Dataset items:
○ ○ ○ ○ ○
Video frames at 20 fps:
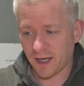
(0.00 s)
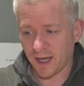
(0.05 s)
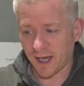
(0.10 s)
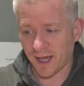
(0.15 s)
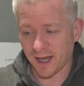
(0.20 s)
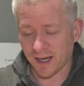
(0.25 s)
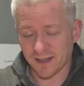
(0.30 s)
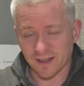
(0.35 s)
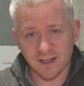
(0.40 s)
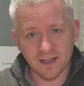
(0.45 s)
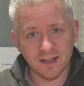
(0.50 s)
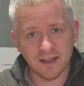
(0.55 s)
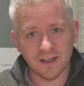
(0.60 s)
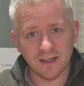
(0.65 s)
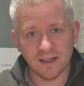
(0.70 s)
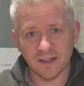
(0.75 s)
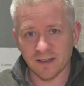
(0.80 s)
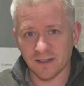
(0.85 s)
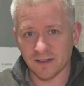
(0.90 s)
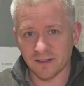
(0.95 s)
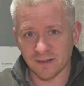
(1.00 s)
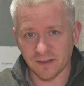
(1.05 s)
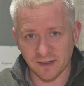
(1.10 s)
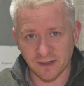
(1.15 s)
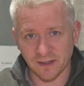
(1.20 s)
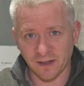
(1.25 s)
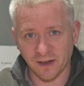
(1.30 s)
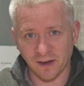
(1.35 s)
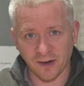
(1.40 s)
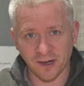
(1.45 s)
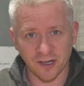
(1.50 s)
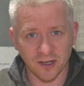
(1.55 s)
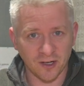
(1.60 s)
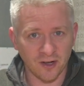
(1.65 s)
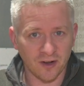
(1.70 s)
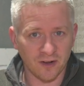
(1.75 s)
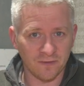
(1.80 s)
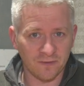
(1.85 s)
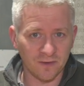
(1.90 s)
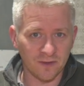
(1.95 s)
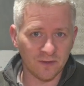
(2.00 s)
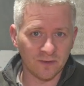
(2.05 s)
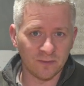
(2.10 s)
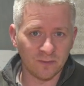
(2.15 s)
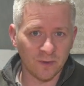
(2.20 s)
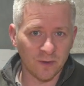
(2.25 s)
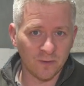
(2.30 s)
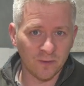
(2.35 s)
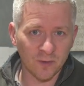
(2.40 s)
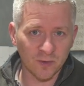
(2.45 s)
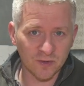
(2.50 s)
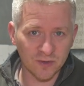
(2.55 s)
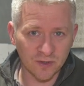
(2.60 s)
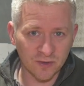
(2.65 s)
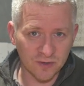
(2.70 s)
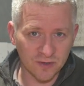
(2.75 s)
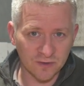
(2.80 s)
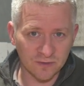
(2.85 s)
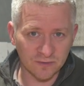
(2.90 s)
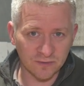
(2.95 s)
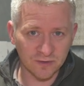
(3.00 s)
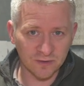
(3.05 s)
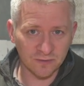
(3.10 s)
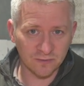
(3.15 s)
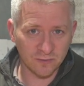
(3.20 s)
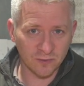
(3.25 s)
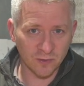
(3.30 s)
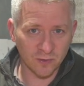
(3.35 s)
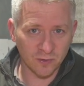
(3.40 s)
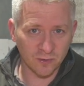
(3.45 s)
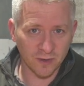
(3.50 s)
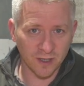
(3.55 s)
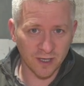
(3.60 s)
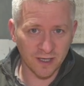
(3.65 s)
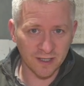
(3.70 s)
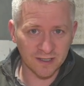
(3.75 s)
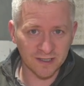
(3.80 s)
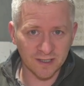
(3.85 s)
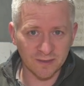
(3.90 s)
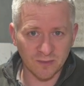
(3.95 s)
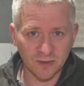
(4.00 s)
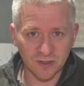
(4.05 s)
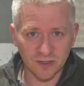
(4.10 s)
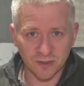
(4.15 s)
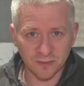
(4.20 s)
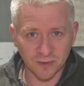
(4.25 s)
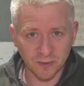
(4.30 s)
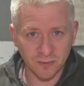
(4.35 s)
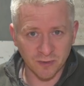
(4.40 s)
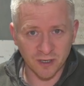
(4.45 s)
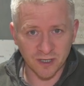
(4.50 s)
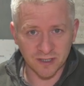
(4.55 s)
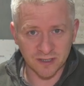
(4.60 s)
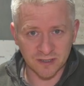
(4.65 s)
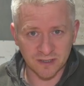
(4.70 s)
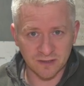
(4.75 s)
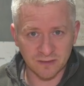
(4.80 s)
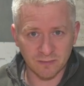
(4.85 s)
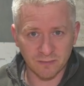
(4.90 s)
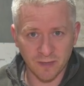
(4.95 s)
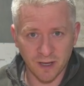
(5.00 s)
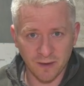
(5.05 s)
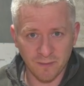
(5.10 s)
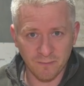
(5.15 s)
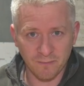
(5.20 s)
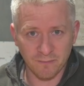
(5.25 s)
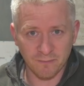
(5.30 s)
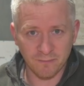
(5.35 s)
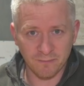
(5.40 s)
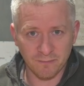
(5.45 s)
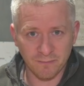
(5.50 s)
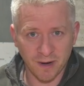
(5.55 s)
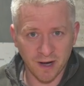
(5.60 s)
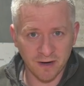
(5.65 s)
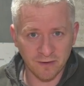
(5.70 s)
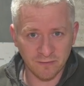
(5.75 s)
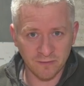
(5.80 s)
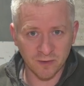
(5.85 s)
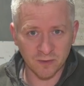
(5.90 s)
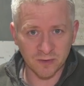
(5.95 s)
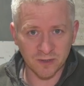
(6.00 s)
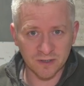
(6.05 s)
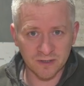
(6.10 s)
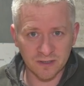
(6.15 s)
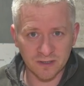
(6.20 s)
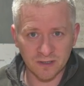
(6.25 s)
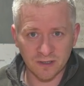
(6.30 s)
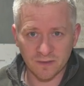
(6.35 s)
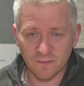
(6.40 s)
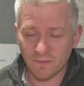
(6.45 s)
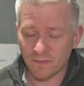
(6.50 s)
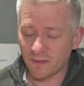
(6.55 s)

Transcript: And I don't know, if you're searching for CMOS optimized beta filters,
○ ○ ○ ○ ○
Could the lines above be copied out exactly, with no image carried over?

Video frames at 20 fps:
(0.00 s)
(0.05 s)
(0.10 s)
(0.15 s)
(0.20 s)
(0.25 s)
(0.30 s)
(0.35 s)
(0.40 s)
(0.45 s)
(0.50 s)
(0.55 s)
(0.60 s)
(0.65 s)
(0.70 s)
(0.75 s)
(0.80 s)
(0.85 s)
(0.90 s)
(0.95 s)
(1.00 s)
(1.05 s)
(1.10 s)
(1.15 s)
(1.20 s)
(1.25 s)
(1.30 s)
(1.35 s)
(1.40 s)
(1.45 s)
(1.50 s)
(1.55 s)
(1.60 s)
(1.65 s)
(1.70 s)
(1.75 s)
(1.80 s)
(1.85 s)
(1.90 s)
(1.95 s)
(2.00 s)
(2.05 s)
(2.10 s)
(2.15 s)
(2.20 s)
(2.25 s)
(2.30 s)
(2.35 s)
(2.40 s)
(2.45 s)
(2.50 s)
(2.55 s)
(2.60 s)
(2.65 s)
(2.70 s)
(2.75 s)
(2.80 s)
(2.85 s)
(2.90 s)
(2.95 s)
(3.00 s)
(3.05 s)
(3.10 s)
(3.15 s)
(3.20 s)
(3.25 s)
(3.30 s)
(3.35 s)
(3.40 s)
(3.45 s)
(3.50 s)
(3.55 s)
(3.60 s)
(3.65 s)
(3.70 s)
(3.75 s)
(3.80 s)
(3.85 s)
(3.90 s)
(3.95 s)
(4.00 s)
(4.05 s)
(4.10 s)
(4.15 s)
(4.20 s)
(4.25 s)
(4.30 s)
(4.35 s)
(4.40 s)
(4.45 s)
(4.50 s)
(4.55 s)
(4.60 s)
(4.65 s)
(4.70 s)
(4.75 s)
(4.80 s)
(4.85 s)
(4.90 s)
(4.95 s)
(5.00 s)
(5.05 s)
(5.10 s)
(5.15 s)
(5.20 s)
(5.25 s)
(5.30 s)
(5.35 s)
(5.40 s)
(5.45 s)
(5.50 s)
(5.55 s)
(5.60 s)
(5.65 s)
(5.70 s)
(5.75 s)
(5.80 s)
(5.85 s)
(5.90 s)
(5.95 s)
(6.00 s)
(6.05 s)
(6.10 s)
(6.15 s)
(6.20 s)
(6.25 s)
(6.30 s)
(6.35 s)
(6.40 s)
(6.45 s)
(6.50 s)
(6.55 s)

Transcript: And I don't know, if you're searching for CMOS optimized beta filters,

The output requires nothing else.